• [Task details] Print the lines that run from the line with "[1:20:37.03-1:20:38.03]" to the line with "Transcript: I'd give", keeping both end lines, exactly as they appear in the entries below, and nothing else.

Stored dataset items:
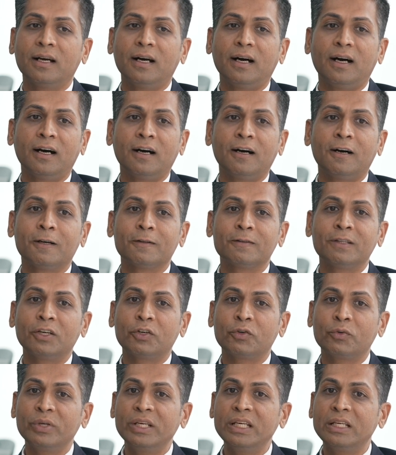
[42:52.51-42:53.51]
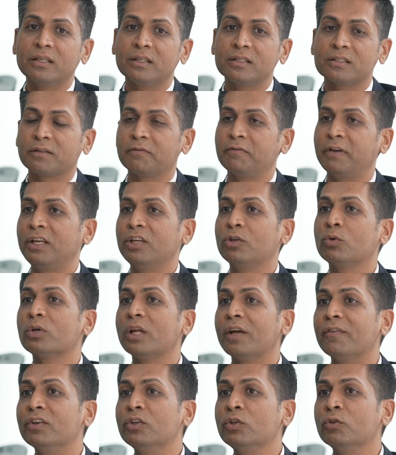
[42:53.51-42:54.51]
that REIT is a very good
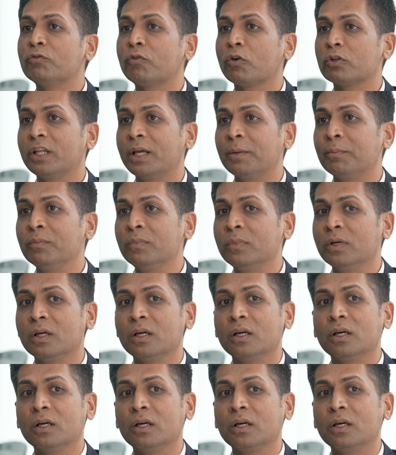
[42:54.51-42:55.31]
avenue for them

==

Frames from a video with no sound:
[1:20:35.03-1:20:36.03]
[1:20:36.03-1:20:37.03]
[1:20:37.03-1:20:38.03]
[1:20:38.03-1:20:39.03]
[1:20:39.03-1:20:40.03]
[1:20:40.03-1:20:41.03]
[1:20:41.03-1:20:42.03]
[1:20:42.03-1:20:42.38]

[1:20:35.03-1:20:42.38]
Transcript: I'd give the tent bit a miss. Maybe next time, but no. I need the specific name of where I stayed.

• [Output below]
[1:20:37.03-1:20:38.03]
[1:20:38.03-1:20:39.03]
[1:20:39.03-1:20:40.03]
[1:20:40.03-1:20:41.03]
[1:20:41.03-1:20:42.03]
[1:20:42.03-1:20:42.38]

[1:20:35.03-1:20:42.38]
Transcript: I'd give the tent bit a miss. Maybe next time, but no. I need the specific name of where I stayed.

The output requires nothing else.